ASSIGNED TASK ▸ Write out the entries below exactly as they stand. Skip every image.

-----

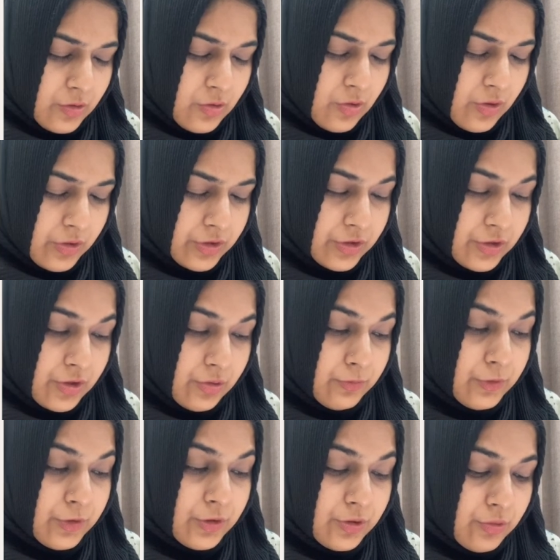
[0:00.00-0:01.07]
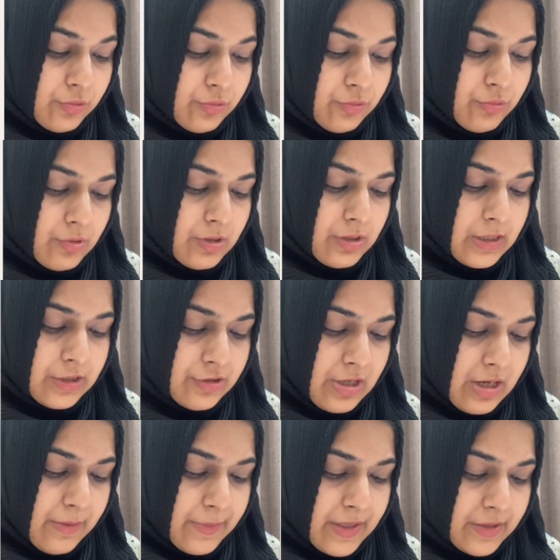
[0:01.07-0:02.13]
costumes to a
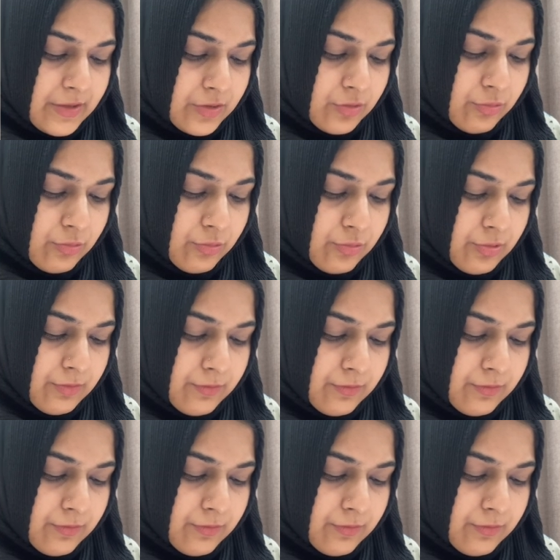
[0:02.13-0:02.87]
drama school,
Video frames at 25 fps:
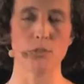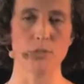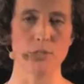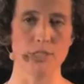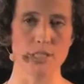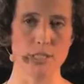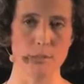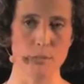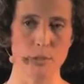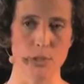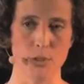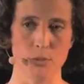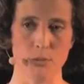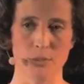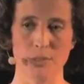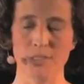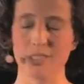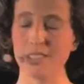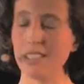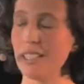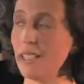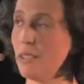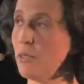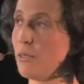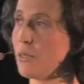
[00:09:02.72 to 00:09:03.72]
Albertine,
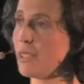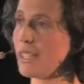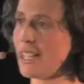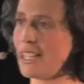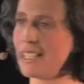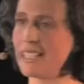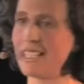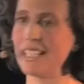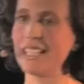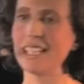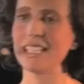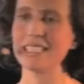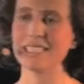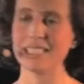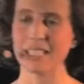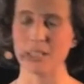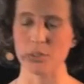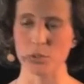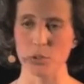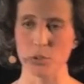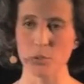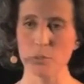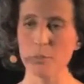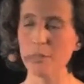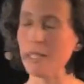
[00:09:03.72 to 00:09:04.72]
and she
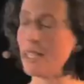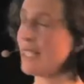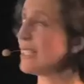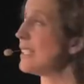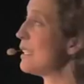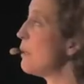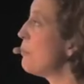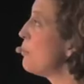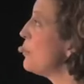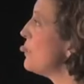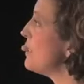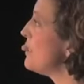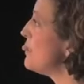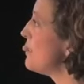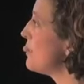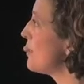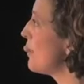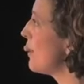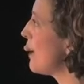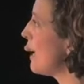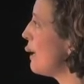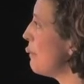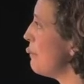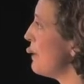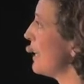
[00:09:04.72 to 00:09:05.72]
tells them,
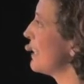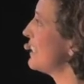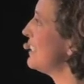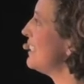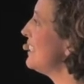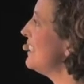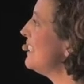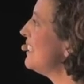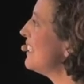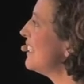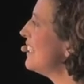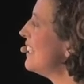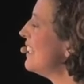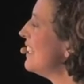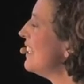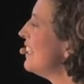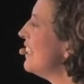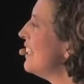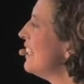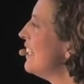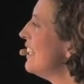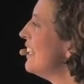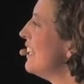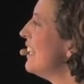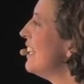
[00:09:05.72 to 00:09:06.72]
Kids, I won't be
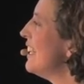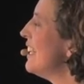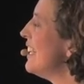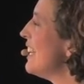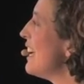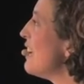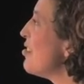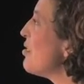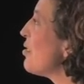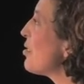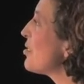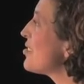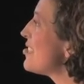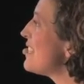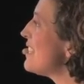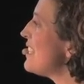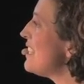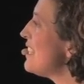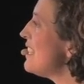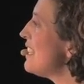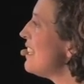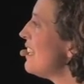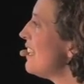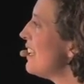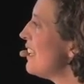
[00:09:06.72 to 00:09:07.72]
available for 10 minutes.
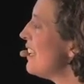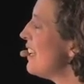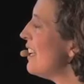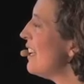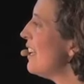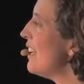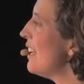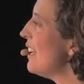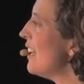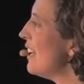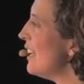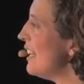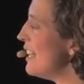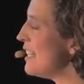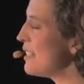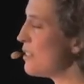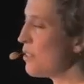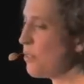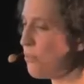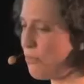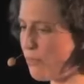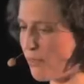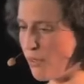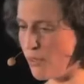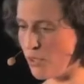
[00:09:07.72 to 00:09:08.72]
I really need you to
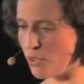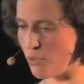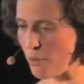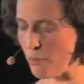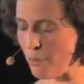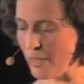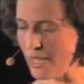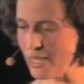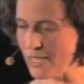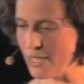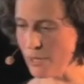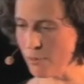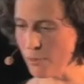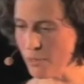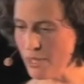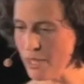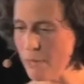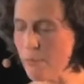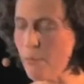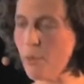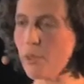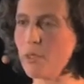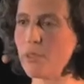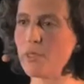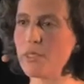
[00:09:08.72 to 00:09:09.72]
take care of
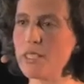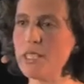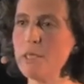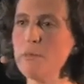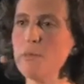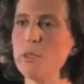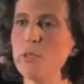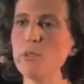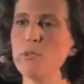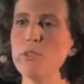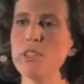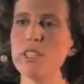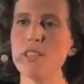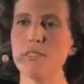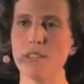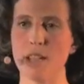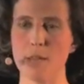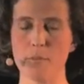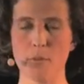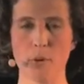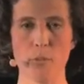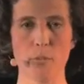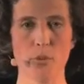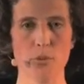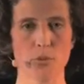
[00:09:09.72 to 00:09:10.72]
yourselves. Okay,
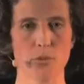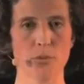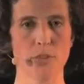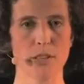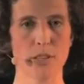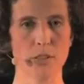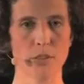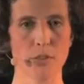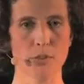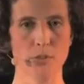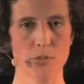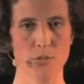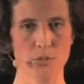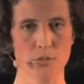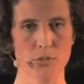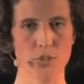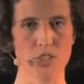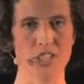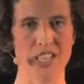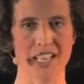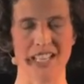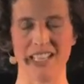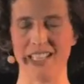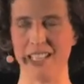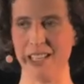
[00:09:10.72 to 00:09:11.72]
so then she is on the
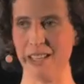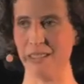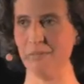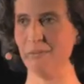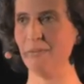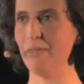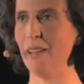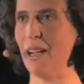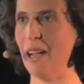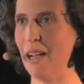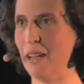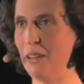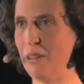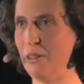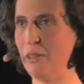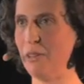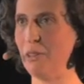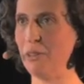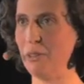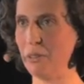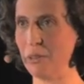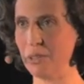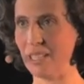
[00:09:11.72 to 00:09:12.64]
phone, and the little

-----

EXERCISE RESPONSE ▸
[0:00.00-0:01.07]
[0:01.07-0:02.13]
costumes to a
[0:02.13-0:02.87]
drama school,
Video frames at 25 fps:
[00:09:02.72 to 00:09:03.72]
Albertine,
[00:09:03.72 to 00:09:04.72]
and she
[00:09:04.72 to 00:09:05.72]
tells them,
[00:09:05.72 to 00:09:06.72]
Kids, I won't be
[00:09:06.72 to 00:09:07.72]
available for 10 minutes.
[00:09:07.72 to 00:09:08.72]
I really need you to
[00:09:08.72 to 00:09:09.72]
take care of
[00:09:09.72 to 00:09:10.72]
yourselves. Okay,
[00:09:10.72 to 00:09:11.72]
so then she is on the
[00:09:11.72 to 00:09:12.64]
phone, and the little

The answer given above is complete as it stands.